Audio always max length

c8h10n4o2ed commented 4 years ago

I have successfully trained this model on a custom non-English dataset with 8 GPUs for 48 hours and the dataset is about the same size as LJSpeech and all the speech alignments are really good (almost perfect diagonal lines) yet the utterances synthesized are too long and the later audio alignments after the good audio are terrible (multiple horizontal lines, random patterns, etc...) after the initial audio has completed. If I edit the output audio to fit the correct length then the outputs are awesome.
I have included punctuation in all the training and test data as well as applying only the translliteration text filter.
Is there any way to guarantee that the output gating mechanism will actually truncate the synthesis process properly at the correct point? I'll see if I can post some TensorBoard output if I still have it available.
- The gate outputs are horizontal lines during training. Adding additional TensorBoard debugging seems to really slow down the code, so I don't have many screenshots to post (and can't at the moment either way).
Gate output from TensorFlow during a retraining session:

xDuck commented 4 years ago

Do your audio samples have silence at the end? I usually add about .3s of silence to the end of my files to combat that. Too much and it also won't stop.

A stop token (i.e ~) also helps

EuphoriaCelestial commented 3 years ago

Do your audio samples have silence at the end? I usually add about .3s of silence to the end of my files to combat that. Too much and it also won't stop.

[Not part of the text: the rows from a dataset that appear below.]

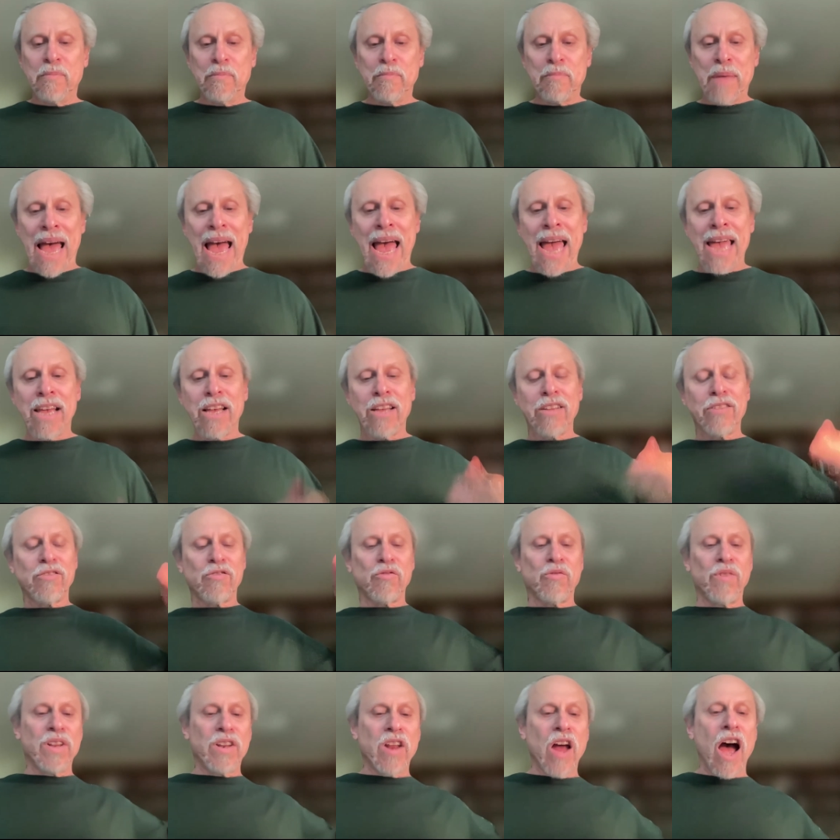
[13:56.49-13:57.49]
bank
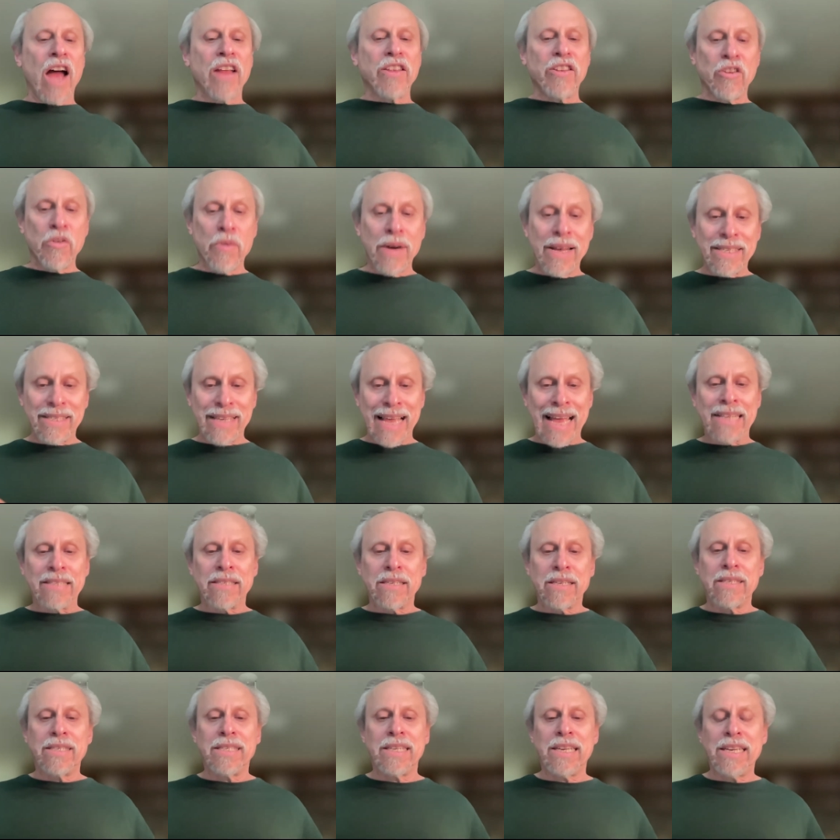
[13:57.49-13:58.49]
to a non-US
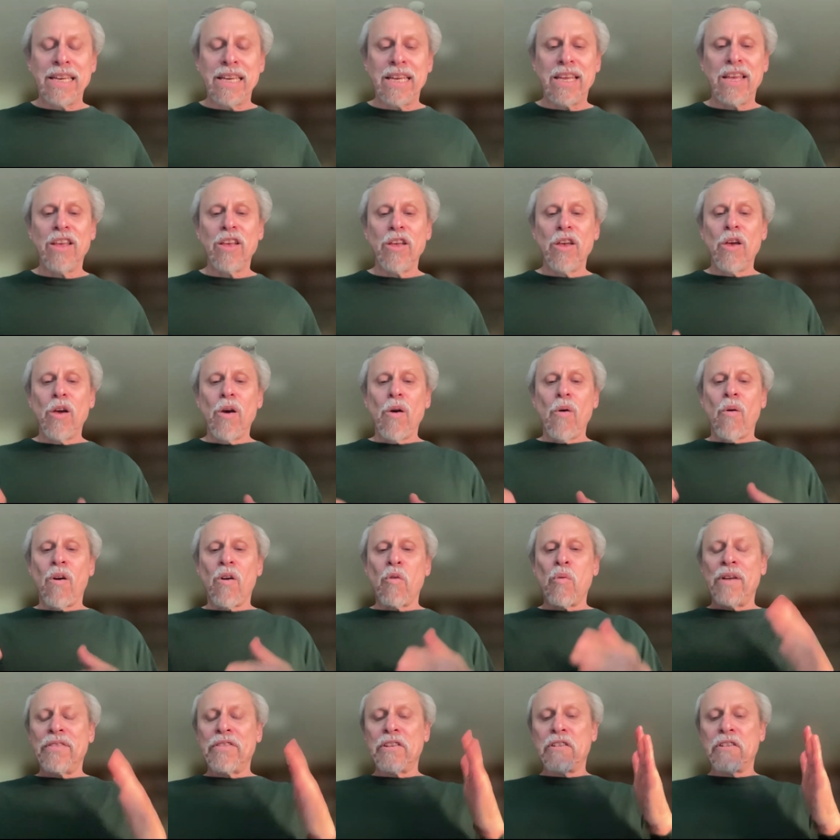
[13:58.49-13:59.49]
entity, or when they're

A stop token (i.e ~) also helps

can you give more detail about how you do it? I also facing this problem. Sometime the audio end at right time, sometime it have a long silence at the end, another time it speak some "alien language" after finished the input sentence I tried reduce gate_threshold but it only reduce the error rate, not completely solved the problem

lucashueda commented 3 years ago

Do your audio samples have silence at the end? I usually add about .3s of silence to the end of my files to combat that. Too much and it also won't stop. A stop token (i.e ~) also helps

can you give more detail about how you do it? I also facing this problem. Sometime the audio end at right time, sometime it have a long silence at the end, another time it speak some "alien language" after finished the input sentence I tried reduce gate_threshold but it only reduce the error rate, not completely solved the problem

In my tests the silence in the end makes a big difference, the model starts to learn when to stop. I did it normalizing silence with librosa trim effect and then concatenating 3*hop_length of silence (0's vector), also the stop token you just need to preprocess your tokens to make this:

If your phrase is "my name is Lucas." you process it to be " my name is Lucas ", where is a token to indicates that the sentences is starting and where the sentence ends.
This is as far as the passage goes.